(RECORD EXTRACTS Opens)

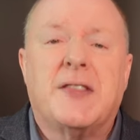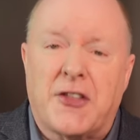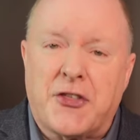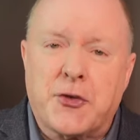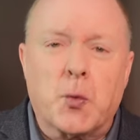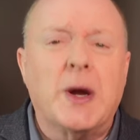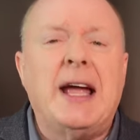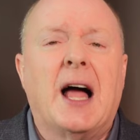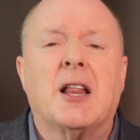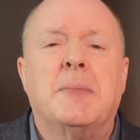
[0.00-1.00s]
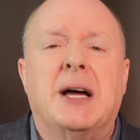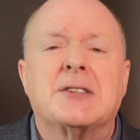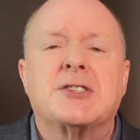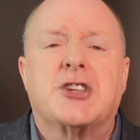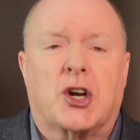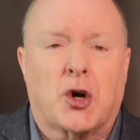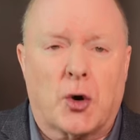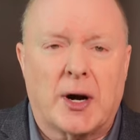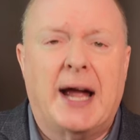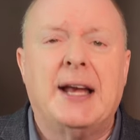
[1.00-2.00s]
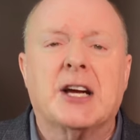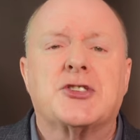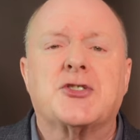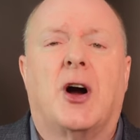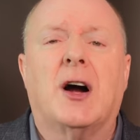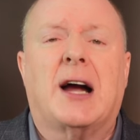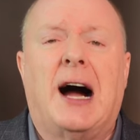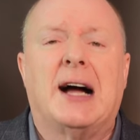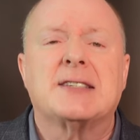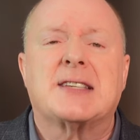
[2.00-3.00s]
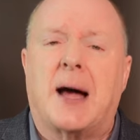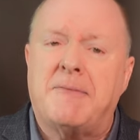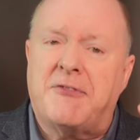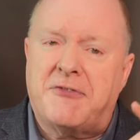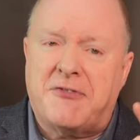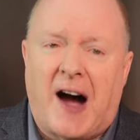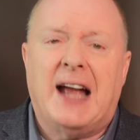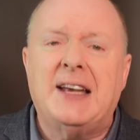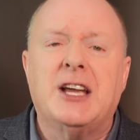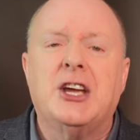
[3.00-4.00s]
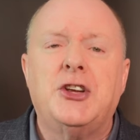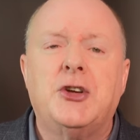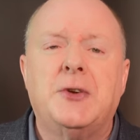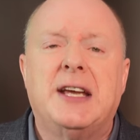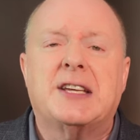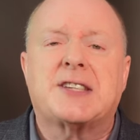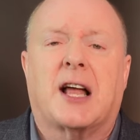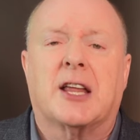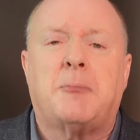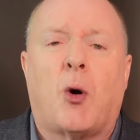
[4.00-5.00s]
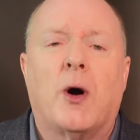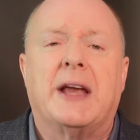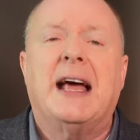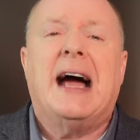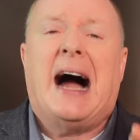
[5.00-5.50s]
The three elements to creating a strong concept, finding a unique selling point,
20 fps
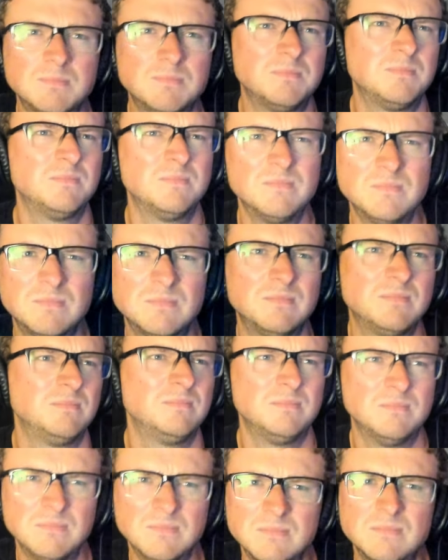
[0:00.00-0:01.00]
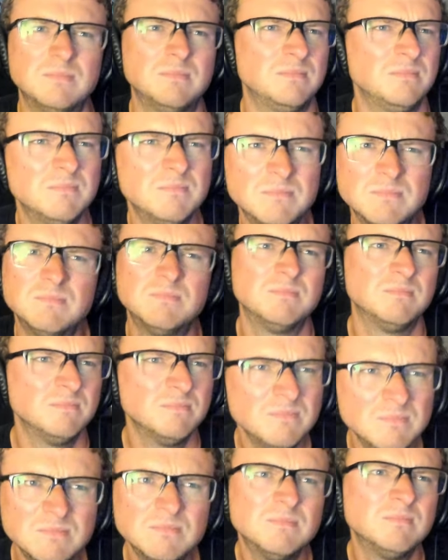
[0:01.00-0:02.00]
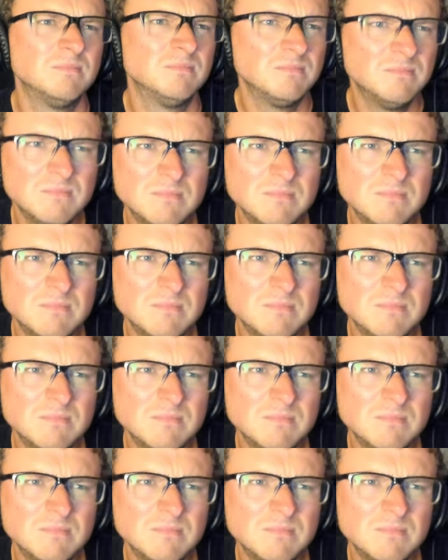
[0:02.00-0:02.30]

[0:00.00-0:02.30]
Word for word: I'm already in your brain.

(RECORD EXTRACTS Closes)

WHAT TO PRODUCE>
Nothing but the pictures is to be left out; the rest of the listing should be copied exactly.

SOLUTION TO THIS TASK>
[0.00-1.00s]
[1.00-2.00s]
[2.00-3.00s]
[3.00-4.00s]
[4.00-5.00s]
[5.00-5.50s]
The three elements to creating a strong concept, finding a unique selling point,
20 fps
[0:00.00-0:01.00]
[0:01.00-0:02.00]
[0:02.00-0:02.30]

[0:00.00-0:02.30]
Word for word: I'm already in your brain.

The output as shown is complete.